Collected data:
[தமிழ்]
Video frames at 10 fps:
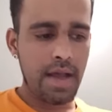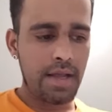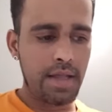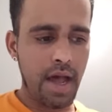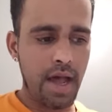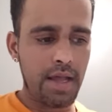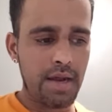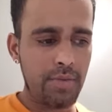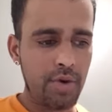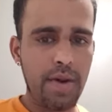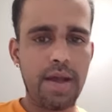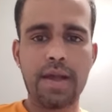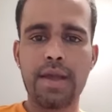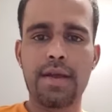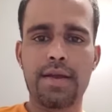இந்த ஆயிரம்
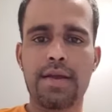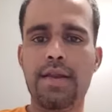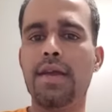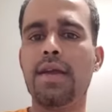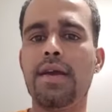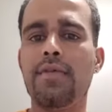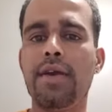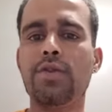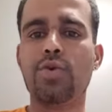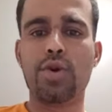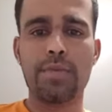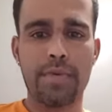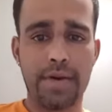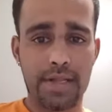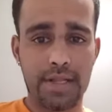ரூபாயை நீங்கள் வைத்து
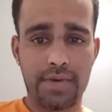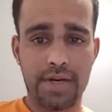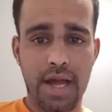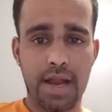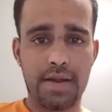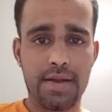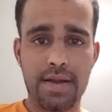குடும்பம் நடத்திவிட்டால்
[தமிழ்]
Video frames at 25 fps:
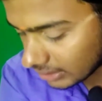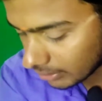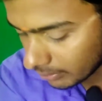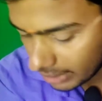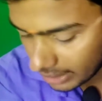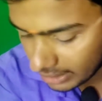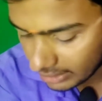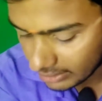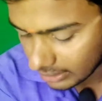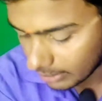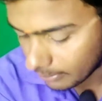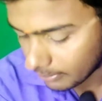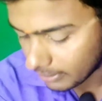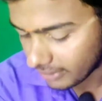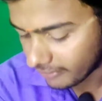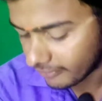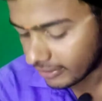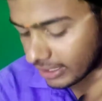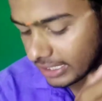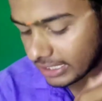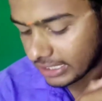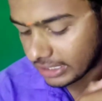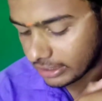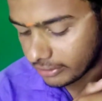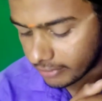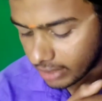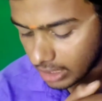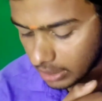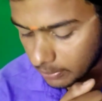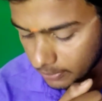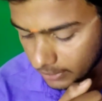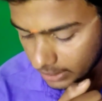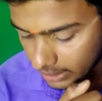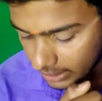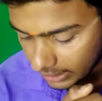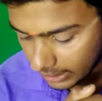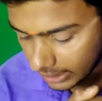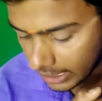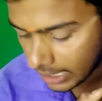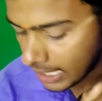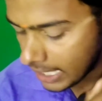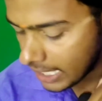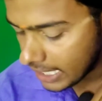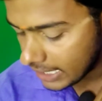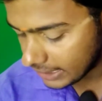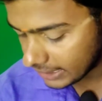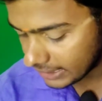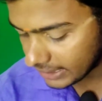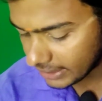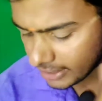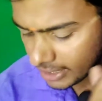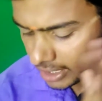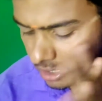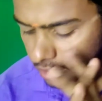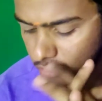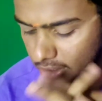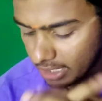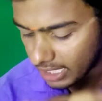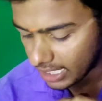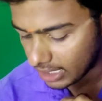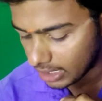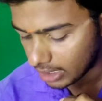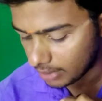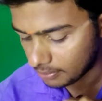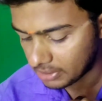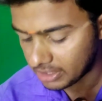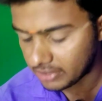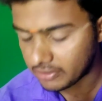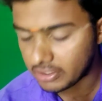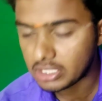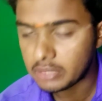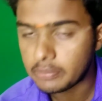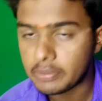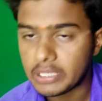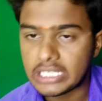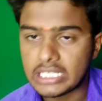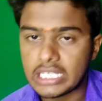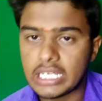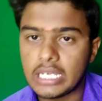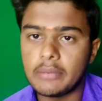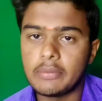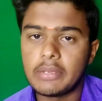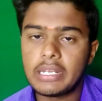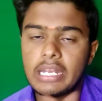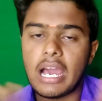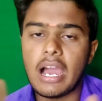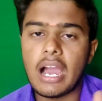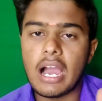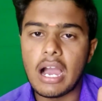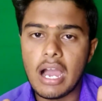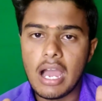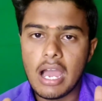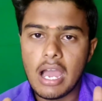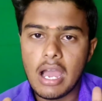அந்த மாதிரி சம்பளம் வர்றதுக்கு வாய்ப்பு இருக்குங்க இரண்டாவது யாரு அப்படின்னு வந்து பாத்தீங்க அப்படின்னா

**WHAT YOU NEED TO DO:**
A verbatim copy of all the records, minus the pictures, is the expected answer.

**RESPONSE AREA:**
[தமிழ்]
Video frames at 10 fps:
இந்த ஆயிரம்
ரூபாயை நீங்கள் வைத்து
குடும்பம் நடத்திவிட்டால்
[தமிழ்]
Video frames at 25 fps:
அந்த மாதிரி சம்பளம் வர்றதுக்கு வாய்ப்பு இருக்குங்க இரண்டாவது யாரு அப்படின்னு வந்து பாத்தீங்க அப்படின்னா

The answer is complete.